Monday 10 August 2009

A Sign of the Times

Largest antiques wholesaler in the US closes

July saw the final sale to liquidate the enormous inventory that constituted Merritt’s Antiques.
The Douglassville business had been in operation since 1938 and was an established fixture in the Pennsylvania antiques marketplace and well known to European dealers as the largest antiques wholesaler in the United States.
Marty Merritt, 63, went on his first antiques-buying tour to Europe with his mother Mary in 1963, when he was 17. At the peak of trading he would visit the docks in Philadelphia several times a week to pick up containers and recalls passing through Checkpoint Charlie on early buying trips to East Germany.
The sagging economy, the age of the owners and the decline of antiques wholesaling led to the decision to liquidate a massive stock at auction. The Merritt Clock Shop, the largest clock parts business in the US, remains open.

Sotheby’s revenues halved

Second quarter results for Sotheby’s in 2009 show operating revenues down almost half to $167.3m on the first three months of the year thanks largely to the decline in auction totals.
Increased commission rates have helped soften the blow, as has a reduction in losses brought about by guarantees and a 30 per cent fall-off in costs.
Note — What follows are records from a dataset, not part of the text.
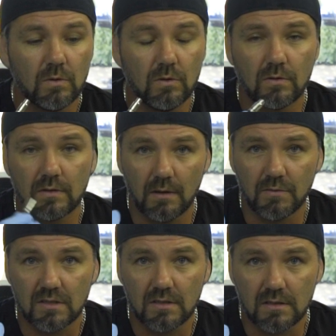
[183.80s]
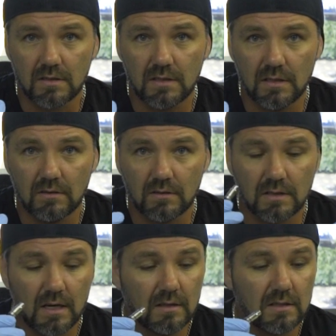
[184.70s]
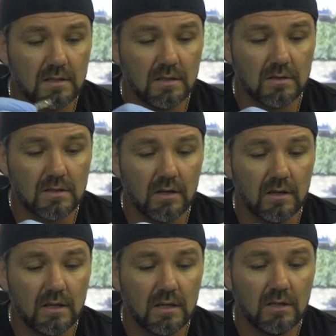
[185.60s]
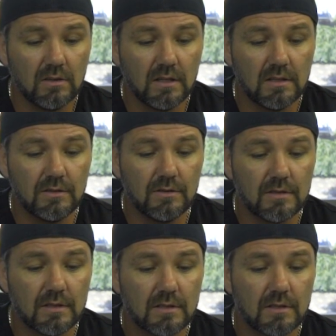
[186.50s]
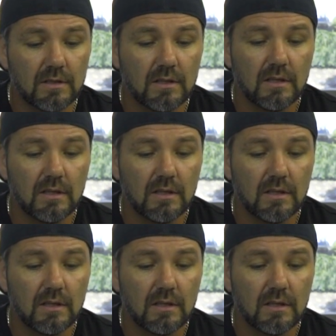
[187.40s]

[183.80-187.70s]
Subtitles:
will come just as a steel, stainless steel, so you'll need to use this.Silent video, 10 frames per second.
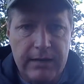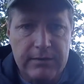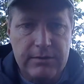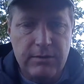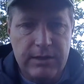
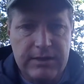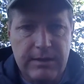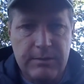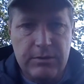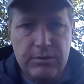So anytime
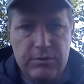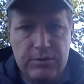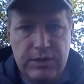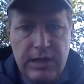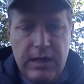you
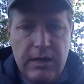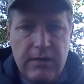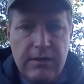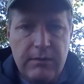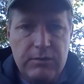use
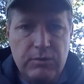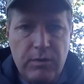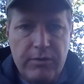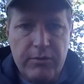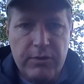the numbers
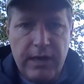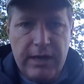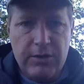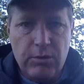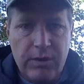1 through 9,
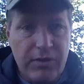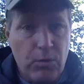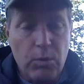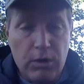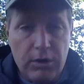you'll write the
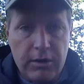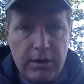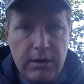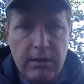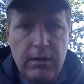word
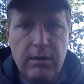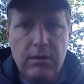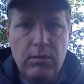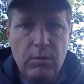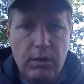
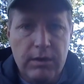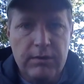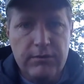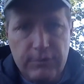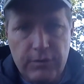1,
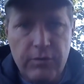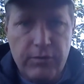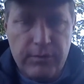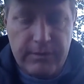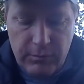2,
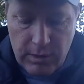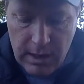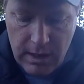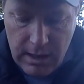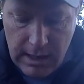3, 4.
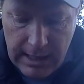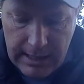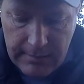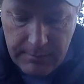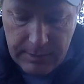
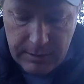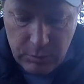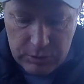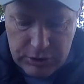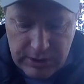But
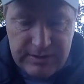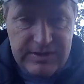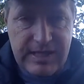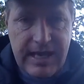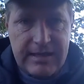once you get to
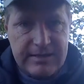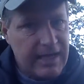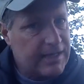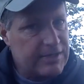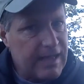10,
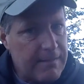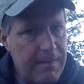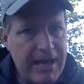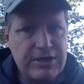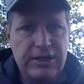10 is that
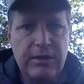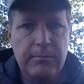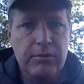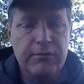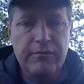magic
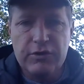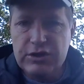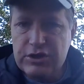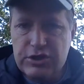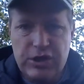number for
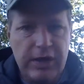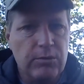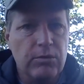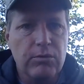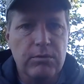just
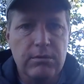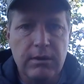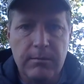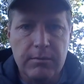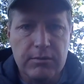general
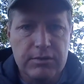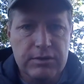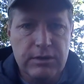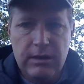numbers.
The result is a net profit of $12.2m, compared to $95.3m for the first quarter.
Looking at the whole of the first six months of 2009, operating revenues fell by just over a half on the second half of 2008 to $221.7m. Meanwhile, the $82.9m profit for the last six months of last year turned into a $22.3m loss from January to June 2009.
Sellers also appear to have adjusted to losing the cushion of guarantees and to curbing their expectations when it comes to reserves and sale prices.
It is hard to tell when the market will pick up again.